In the limitations section (6) make clear what your study will not attempt to do.

The contributions section (7) will simply be more detailed than in your topic analysis, and your chapter descriptions (8) should be as specific as possible. Just remember this is a proposal, so keep descriptions brief, and try to highlight the structure of each chapter. Most dissertations follow a standard chapter format:

  1. Introduction (general problem area, specific problem, importance of topic, research approach, limitations, key assumptions, and contribution to research)
  2. Description of what has been done in the past. (a.k.a. literature review; this documents that your own research has not already been covered.)
  3. Description of the research methodology. (how your research was conducted).
  4. Research results. (What you found out).
  5. Analysis of the results (explains the conclusions that can be drawn from data, and implications of a theory).
  6. Summary and conclusions (emphasize the results obtained and contribution made. Outline suggestions for further research.)

With this general framework in mind, along with the specific characteristics of your own dissertation, you can define your chapters clearly for your formal proposal.

Remember that it's often necessary to refine the first proposal, most likely by narrowing the scope of your study. But this is all part of the essential process of formulating a working plan for a dissertation that will yield a successful result.
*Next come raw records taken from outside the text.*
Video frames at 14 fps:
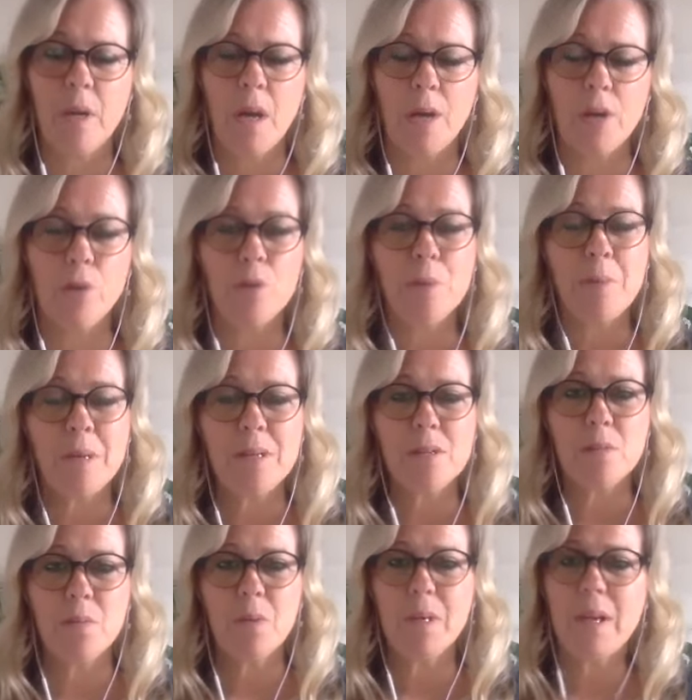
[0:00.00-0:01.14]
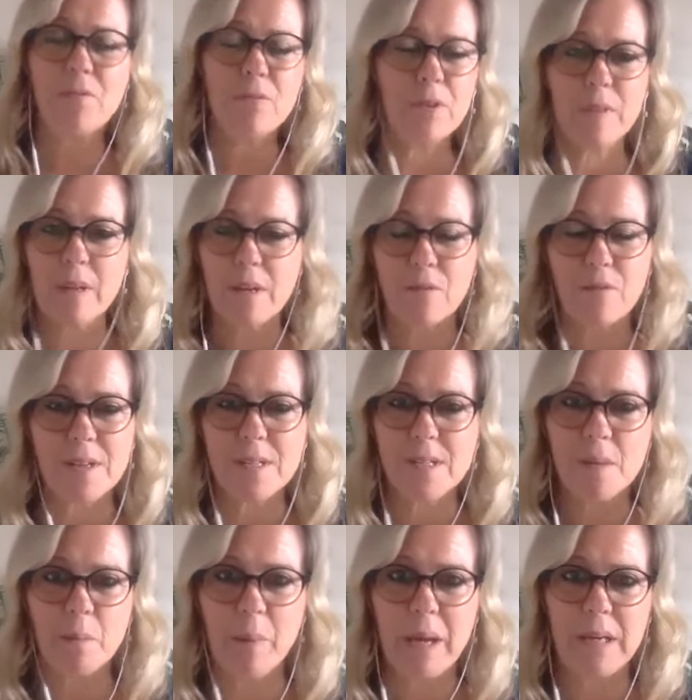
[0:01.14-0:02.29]
And on the medicine wheel, everything rests
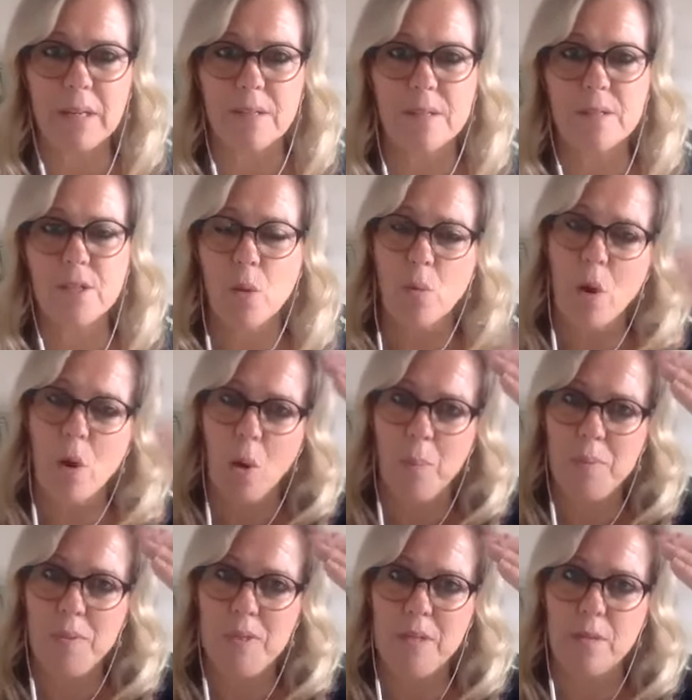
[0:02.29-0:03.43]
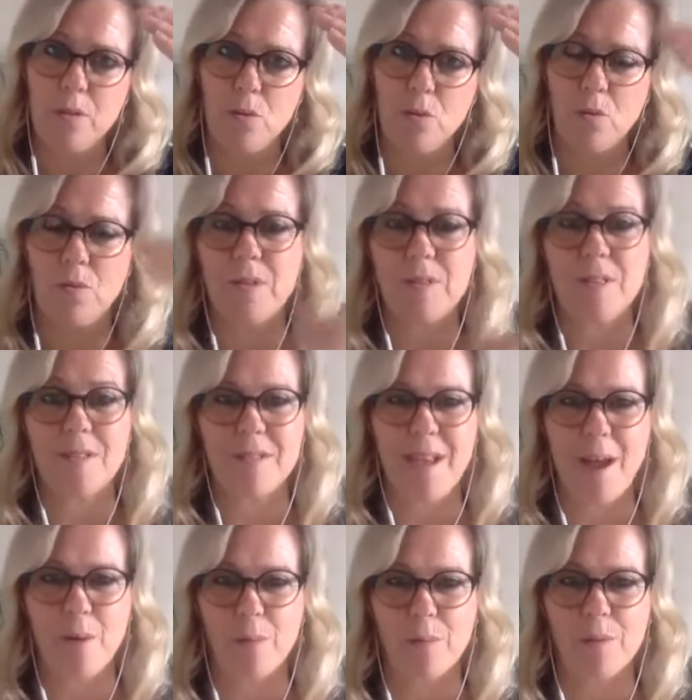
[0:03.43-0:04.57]
in balance. So opposite the north is the
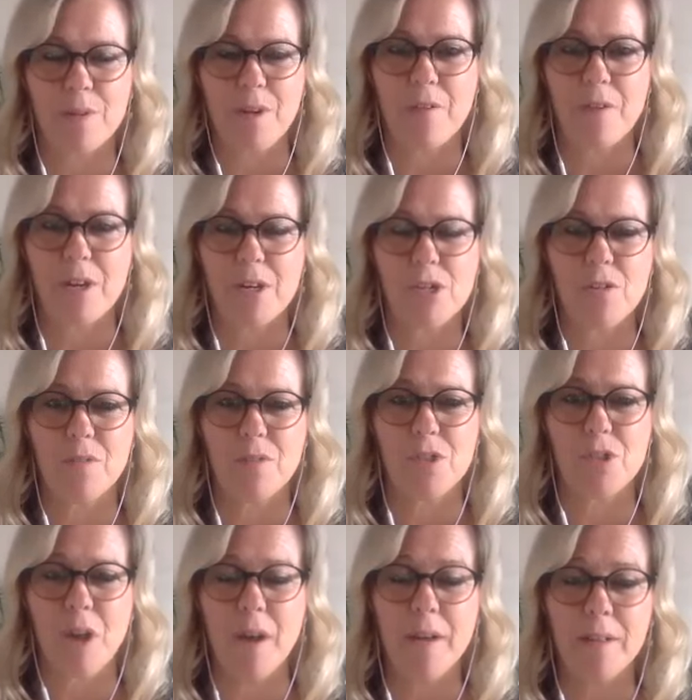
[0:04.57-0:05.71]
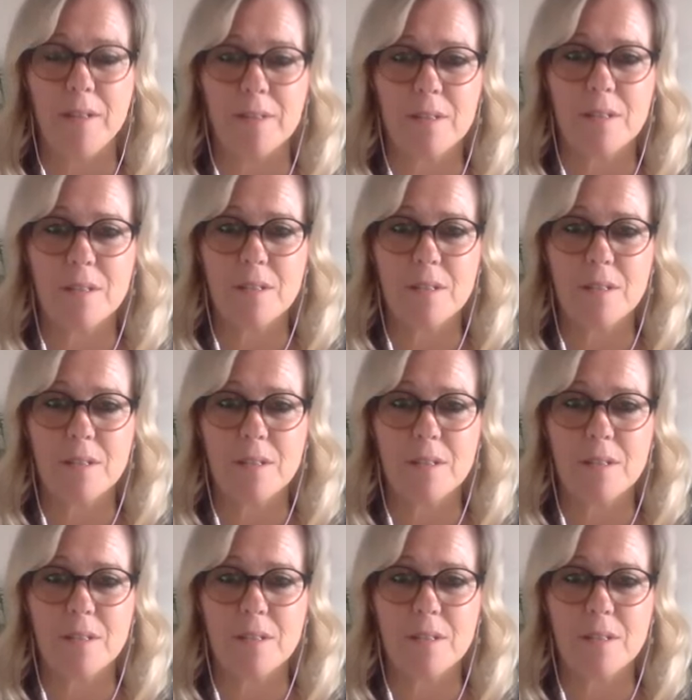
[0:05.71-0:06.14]
south, the direction of the child.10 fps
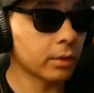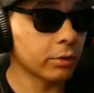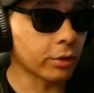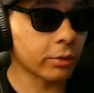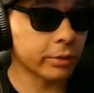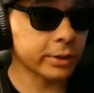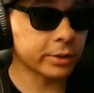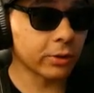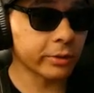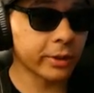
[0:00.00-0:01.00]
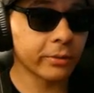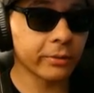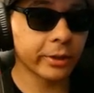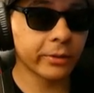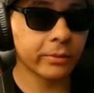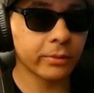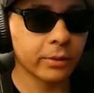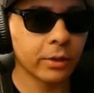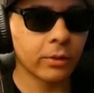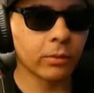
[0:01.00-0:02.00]
They're going to Tokyo now?
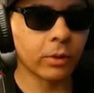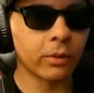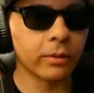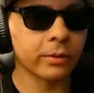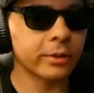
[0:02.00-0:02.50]
Well,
If you think of your proposal in this light, you're more apt to remain patient as you, work your way to the final draft.

A checklist for self-appraisal, from Davis & Parker:

  1. Does the proposal have imagination?
  2. Is the problem stated clearly?
    • (a) hypothesis clear? testable?
    • (b) if no hypothesis, are objectives clearly stated? Can they be accomplished?
    • (c) problem perhaps too large?
  3. Is the methodology feasible?
    • (a) can data be collected?
    • (b) how will data be analyzed?
    • (c) will the analysis allow the acceptance or rejection of the hypothesis?
    • (d) is the sample population overused?
  4. What might the results of the analysis look like? (tables, graphs, etc.)
  5. What are the consequences if
    • (a) the experiment fails;
    • (b) data cannot be obtained;
    • (c) analysis is inconclusive;
    • (d) hypothesis is rejected or accepted?
  6. Can major research activities be listed?
  7. Can a time estimate be made for each activity?
  8. Again, are the dimensions of the project manageable?